> [ACTIVITY] All entries must come back exactly as given, with no pictures in the copy.

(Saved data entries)
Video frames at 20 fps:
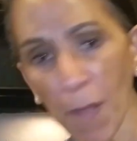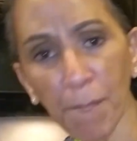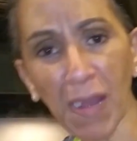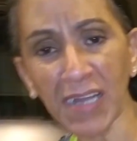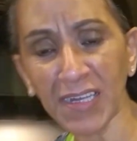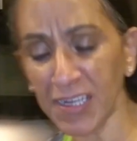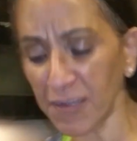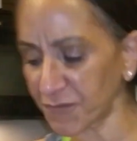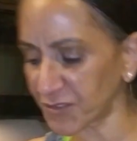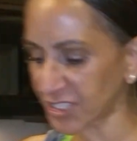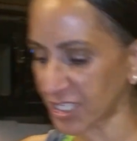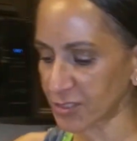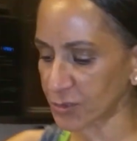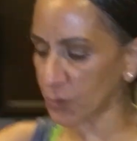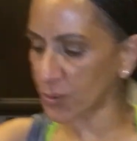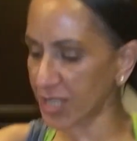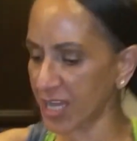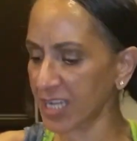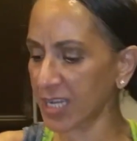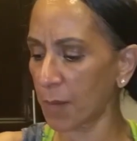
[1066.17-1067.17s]
Magnificent.
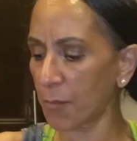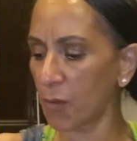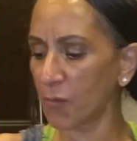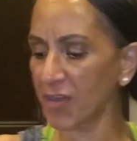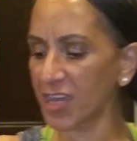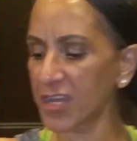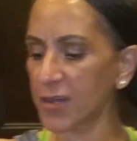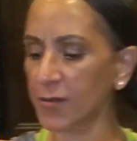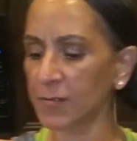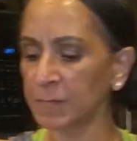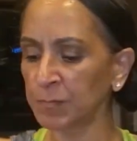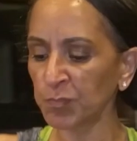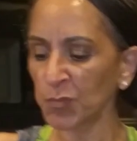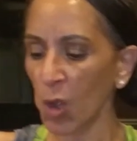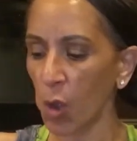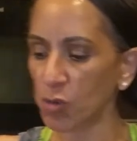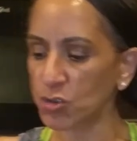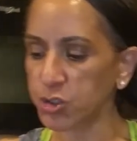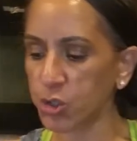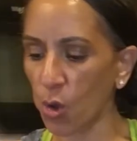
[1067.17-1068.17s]
So you can come over here.
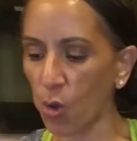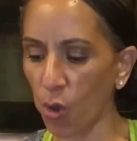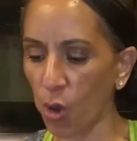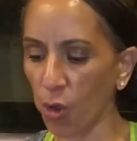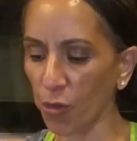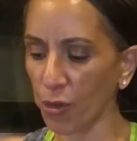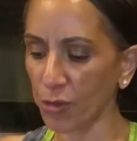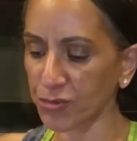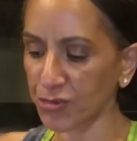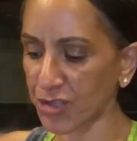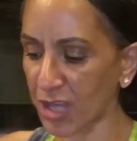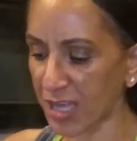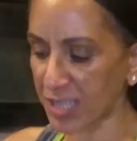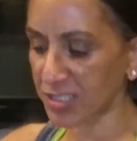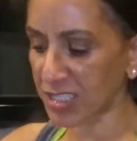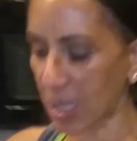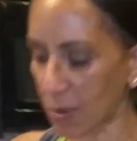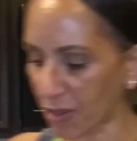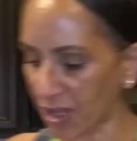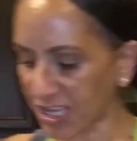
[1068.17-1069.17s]
So all the
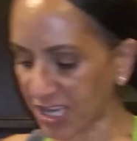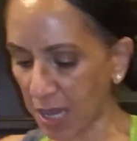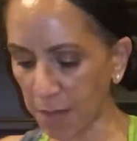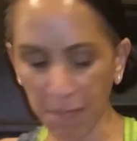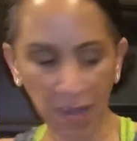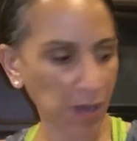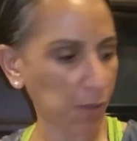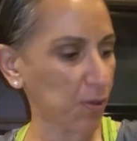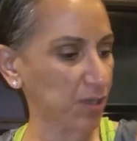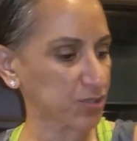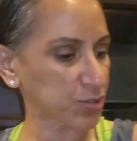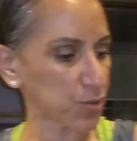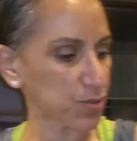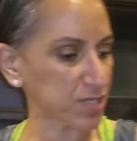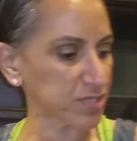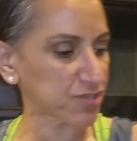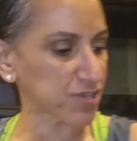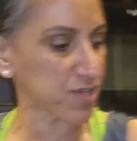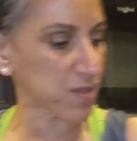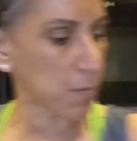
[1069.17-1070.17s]
things, how they came out. As you
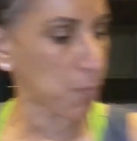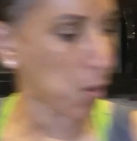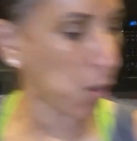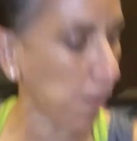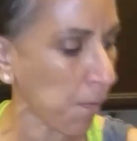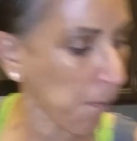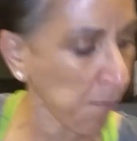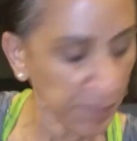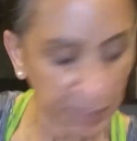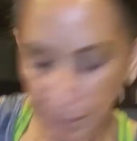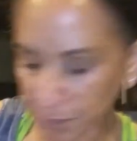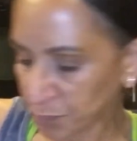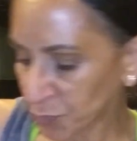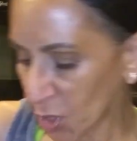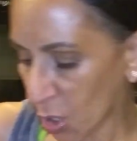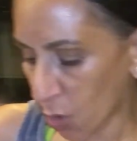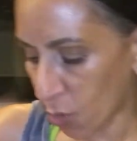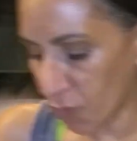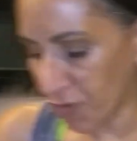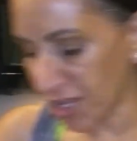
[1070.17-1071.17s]
can see them all
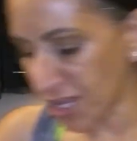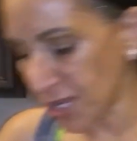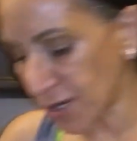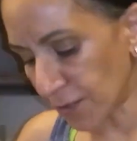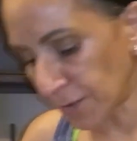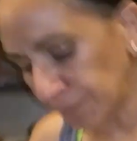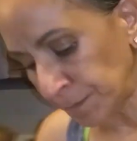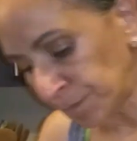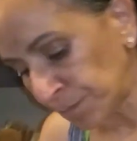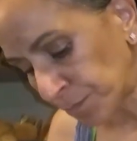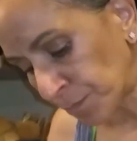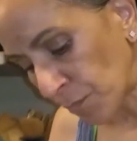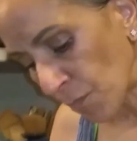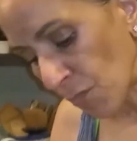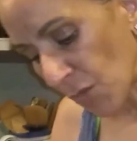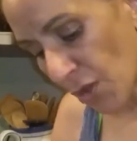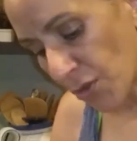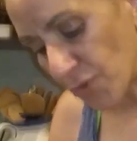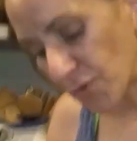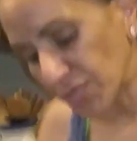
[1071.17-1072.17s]
over here.
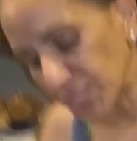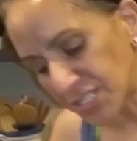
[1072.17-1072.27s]
You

> [RESULT OF THIS TASK]
Video frames at 20 fps:
[1066.17-1067.17s]
Magnificent.
[1067.17-1068.17s]
So you can come over here.
[1068.17-1069.17s]
So all the
[1069.17-1070.17s]
things, how they came out. As you
[1070.17-1071.17s]
can see them all
[1071.17-1072.17s]
over here.
[1072.17-1072.27s]
You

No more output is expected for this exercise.